= Amplified magnetic resonance imaging =

Amplified magnetic resonance imaging (aMRI) is an MRI method that is coupled with video magnification processing methods to amplify the subtle spatial variations in MRI scans and to enable better visualization of tissue motion. aMRI can enable better visualization of tissue motion to aid the in vivo assessment of the biomechanical response in pathology. It is thought to have potential for helping with diagnosing and monitoring a range of clinical implications in the brain and other organs, including in Chiari Malformation, brain injury, hydrocephalus, other conditions associated with abnormal intracranial pressure, cerebrovascular, and neurodegenerative disease.
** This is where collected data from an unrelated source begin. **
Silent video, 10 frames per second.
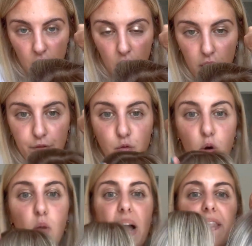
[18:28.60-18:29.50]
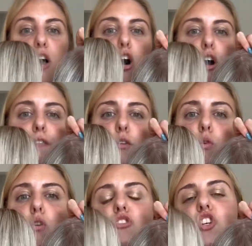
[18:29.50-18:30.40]
overall, and the
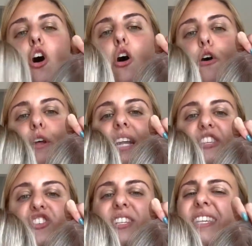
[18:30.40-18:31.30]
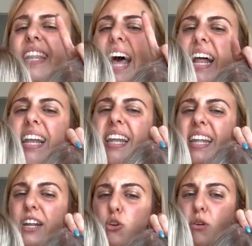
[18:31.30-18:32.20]
overall tone is just that
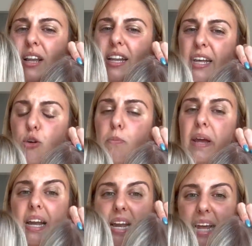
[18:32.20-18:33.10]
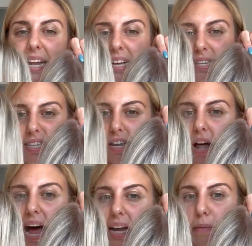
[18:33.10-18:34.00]
little bit leaning
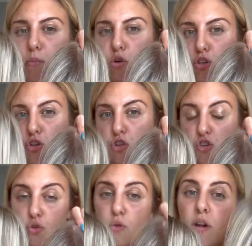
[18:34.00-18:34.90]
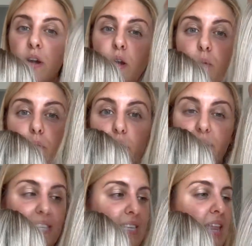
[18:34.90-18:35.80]
slightly more neutral,
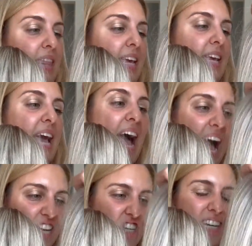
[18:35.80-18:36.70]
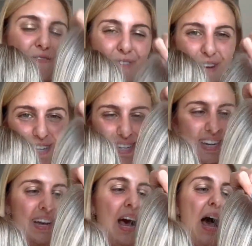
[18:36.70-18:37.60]
whereas the Ashy
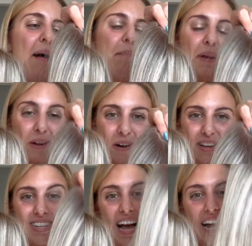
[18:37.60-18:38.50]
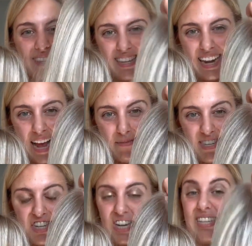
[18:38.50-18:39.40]
Rooted Blonde, as the name
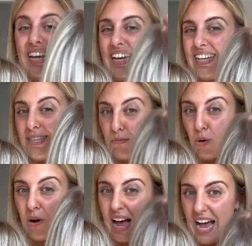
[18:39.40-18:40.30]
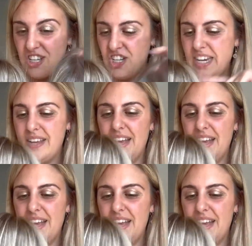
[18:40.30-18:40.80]
suggests, is more ashy.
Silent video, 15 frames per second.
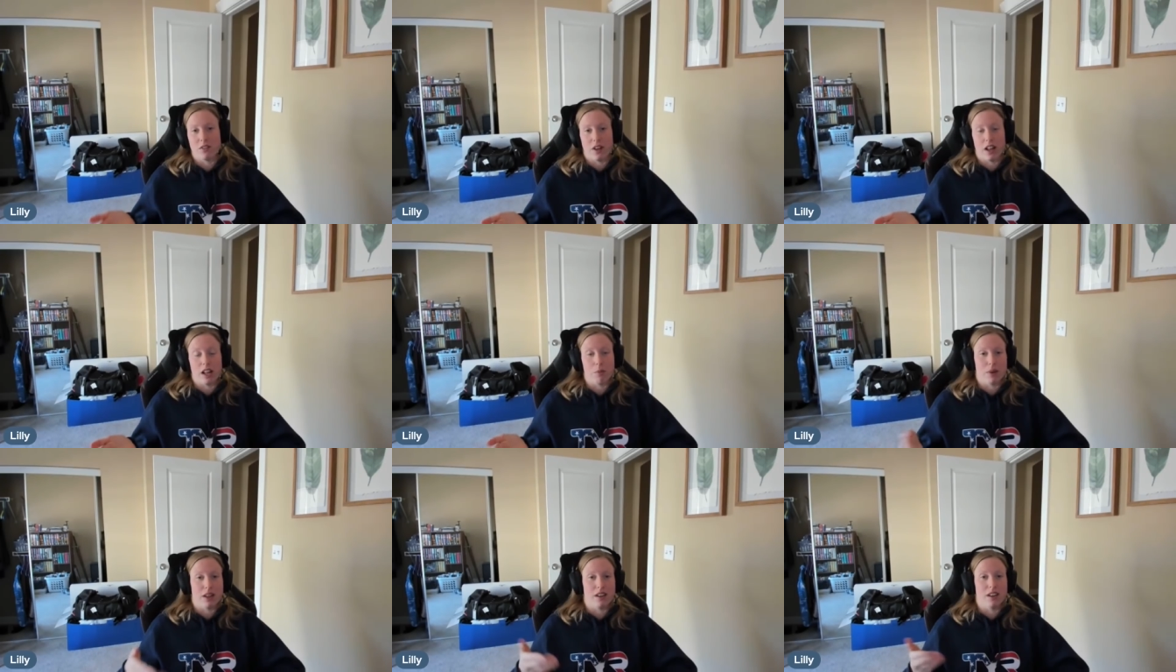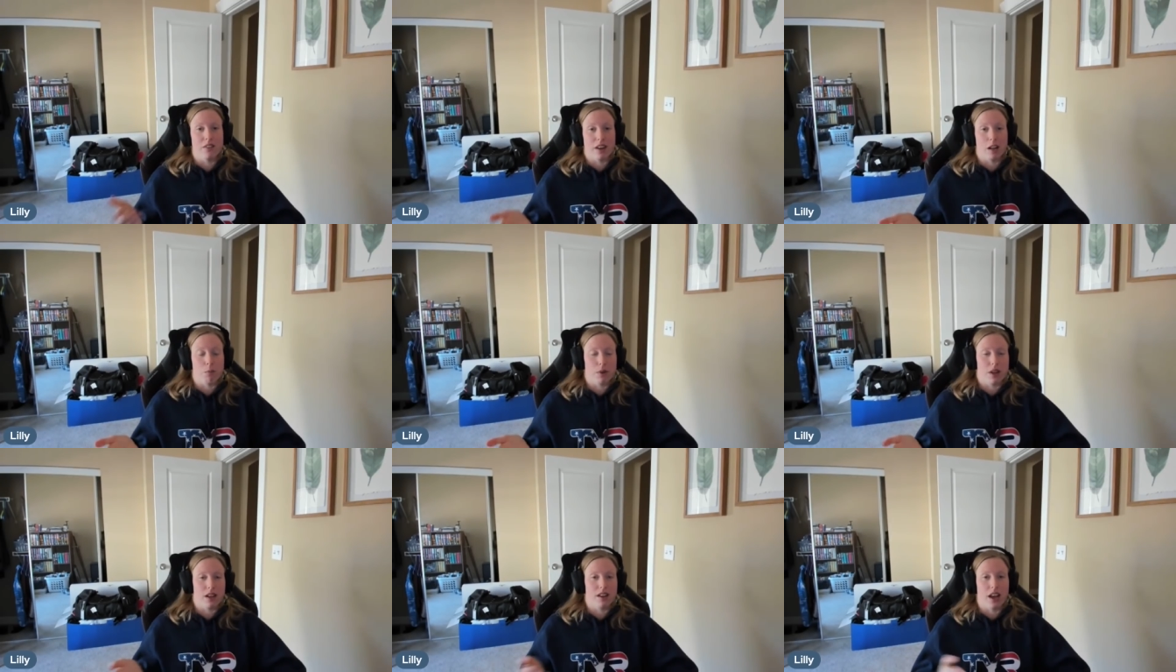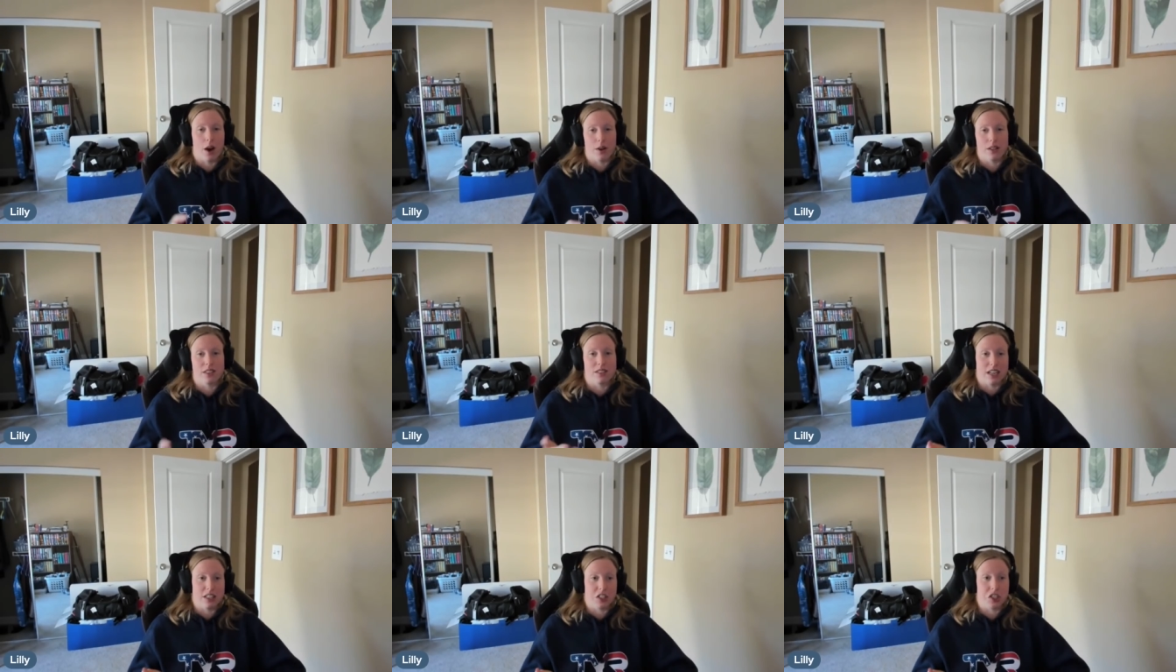develop it and develop it, and now it's
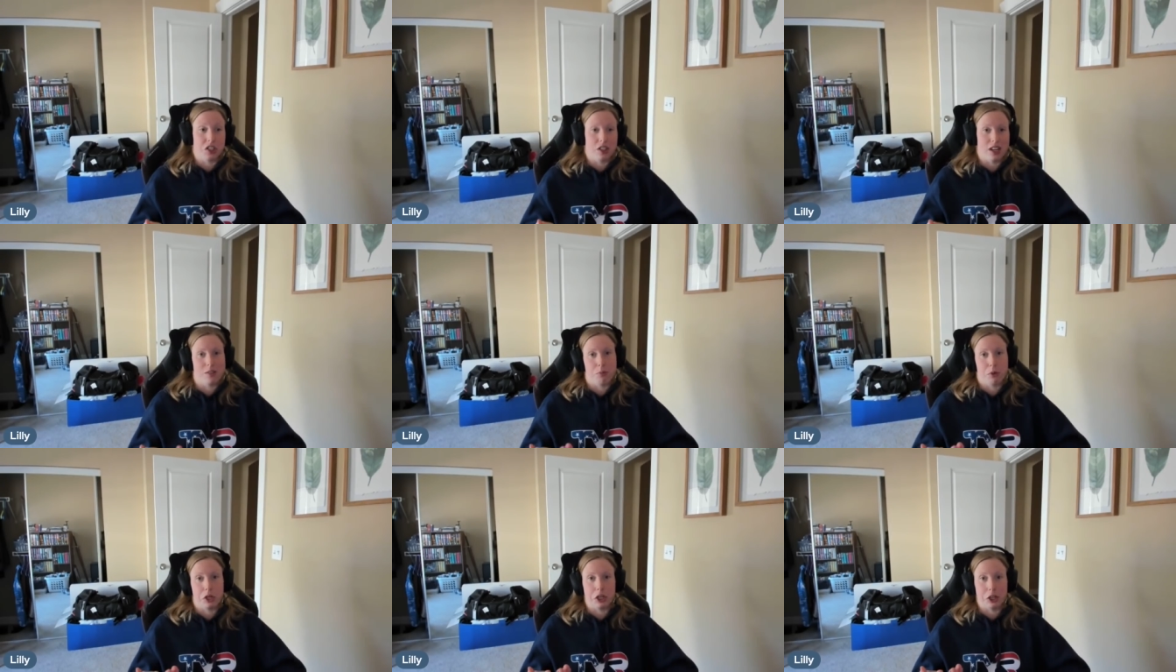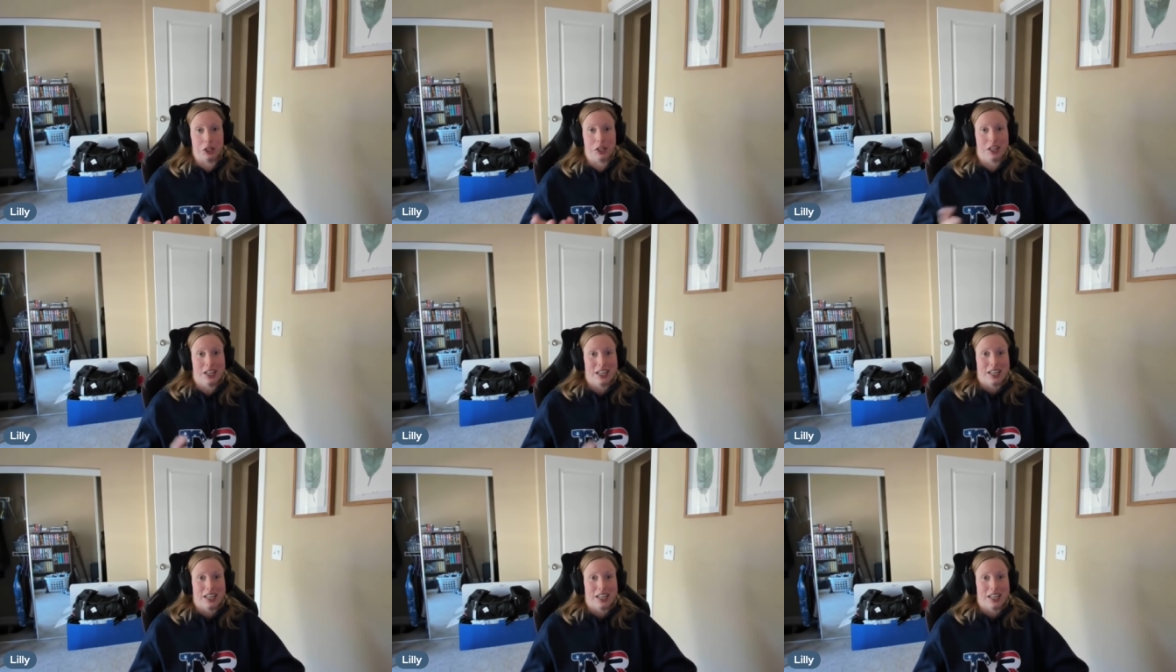it's it's pretty good.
The aMRI method takes high temporal-resolution MRI data as input, applies a spatial decomposition, followed by temporal filtering and frequency-selective amplification of the MRI frames before synthesizing a motion-amplified MRI data set. This approach can reveal deformations of the brain parenchyma and displacements of arteries due to cardiac pulsatility and CSF flow.  aMRI has thus far been demonstrated to amplify motion in brain tissue to a more visible scale, however, can in theory be applied to visualize motion induced by other endogenous or exogenous sources in other tissues.

aMRI uses video magnificent processing methods, which use Eulerian Video Magnification and phase-based motion processing, with the latter thought to be less prone to noise and less sensitive to nonmotion-induced, voxel-intensity changes.  Both video-processing methods use a series of mathematical operations used in image processing known as steerable-pyramid wavelet transformation to amplify motion without the accompanying noise. The aMRI temporal data undergoes spatial decomposition, followed by temporal filtering and frequency-selective amplification – and can allow one to visualize in vivo tissue and vascular motion that is smaller than the image resolution.